Why You Need a Staging System for Acceptance Testing, and How to Set It Up

Some software teams do their testing on a live system, which can be quite risky. A properly configured staging system allows for testing in a controlled environment without disrupting the live system or its users.

Interior of a nuclear submarine with a large, scary-looking launch button. — Interior of a nuclear submarine. (AI-generated image by DALL-E)

Why “live”-testing is a bad idea

Recently, a fellow product manager told me that the majority of his clients perform their acceptance testing on a live (“production”) system. That surprised me, because this is something that a development team either knows not to do, or learns the hard way not to do very quickly.

We learned it the hard way, back in 2007.

Our team was rolling out a new feature to an email platform with tens of thousands of users. At the end of the procedure, we had the system send out an email with subject “test 1 2 3” to verify that the mail server was still working. That email was just dispatched to ourselves. Or so we thought.

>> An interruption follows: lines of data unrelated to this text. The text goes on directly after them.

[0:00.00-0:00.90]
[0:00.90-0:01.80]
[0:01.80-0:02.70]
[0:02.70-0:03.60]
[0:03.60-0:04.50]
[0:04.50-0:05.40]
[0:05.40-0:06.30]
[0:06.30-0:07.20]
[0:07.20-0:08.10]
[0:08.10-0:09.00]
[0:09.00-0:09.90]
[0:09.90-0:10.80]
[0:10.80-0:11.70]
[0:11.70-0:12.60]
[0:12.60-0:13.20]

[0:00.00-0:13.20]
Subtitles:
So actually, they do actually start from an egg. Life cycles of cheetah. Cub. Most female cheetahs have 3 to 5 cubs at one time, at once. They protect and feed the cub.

Less than a minute later, the confused and angry responses from our customers started pouring in. We quickly figured that we had sent our test email to every single user.

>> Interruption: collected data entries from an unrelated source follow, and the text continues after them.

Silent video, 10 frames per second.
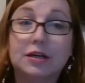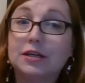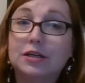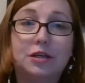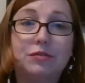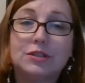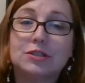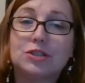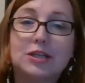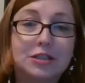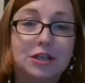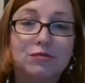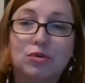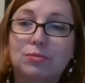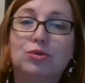even starting
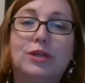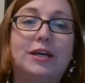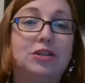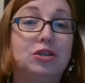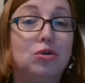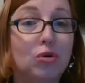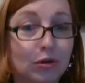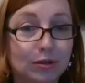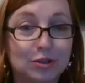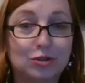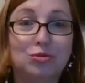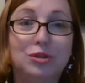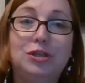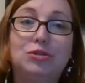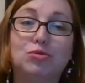from united goals, you
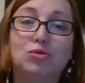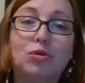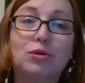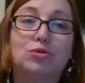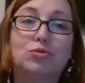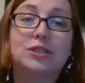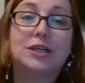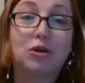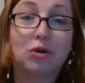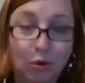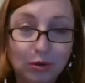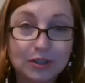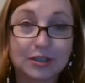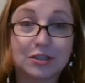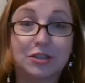need to talk to
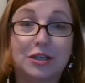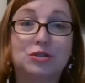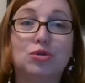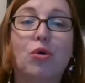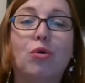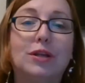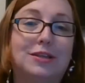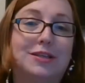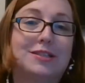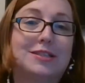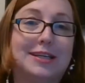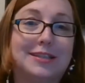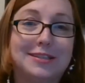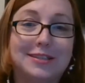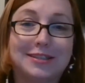stakeholders that you all
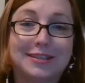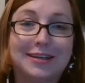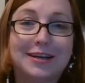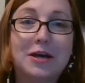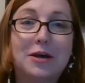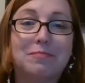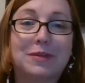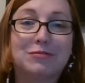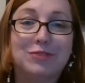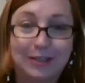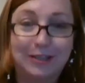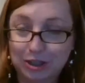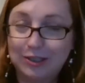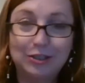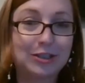understand
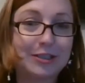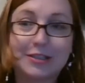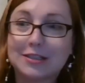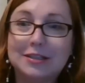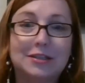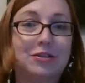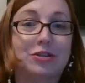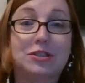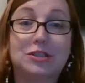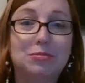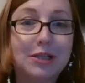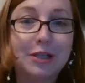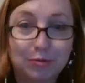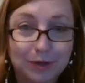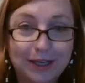financial literacy in the
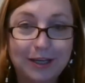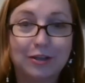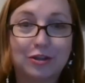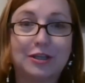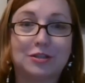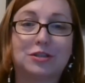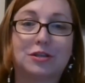similar way, and that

After pulling an all-nighter answering hundreds of emails, we decided that this was one of those “never again” moments.

We decided to set up a separate staging system so that going forward, we could do our testing in isolation, without troubling our customers.

What is a staging system?

A staging system is an environment, separate from the production system, specifically set up for user-acceptance testing (“UAT”).

It allows the product manager, testers, and trusted end users to safely test the next upcoming release of the software before it goes to the production system for real-world use.

A staging system is a compromise

A staging system needs to reconcile conflicting requirements.

On one hand, you want the staging environment to be the same as production, so that you can be confident that whatever works on staging will work on production.

On the other hand, you don’t want real-world users to be affected by your testing. If the testing environment doesn’t keep you safe from accidents, you may be tempted to avoid testing certain risky workflows, or to not test at all, which inevitably leads to problems later on. (I wrote an article about the importance of testing.)

So a good staging system should be designed to avoid:

people’s personal data getting leaked,
getting the production database “polluted” with testing data,
real-world users receiving test messages.

Taking the mailing system that I mentioned above as an example, you’ll want to know if it is still working once a new release goes live, but without actually sending any emails.

So, how can we set up a staging system in which we feel confident to perform comprehensive user-acceptance tests?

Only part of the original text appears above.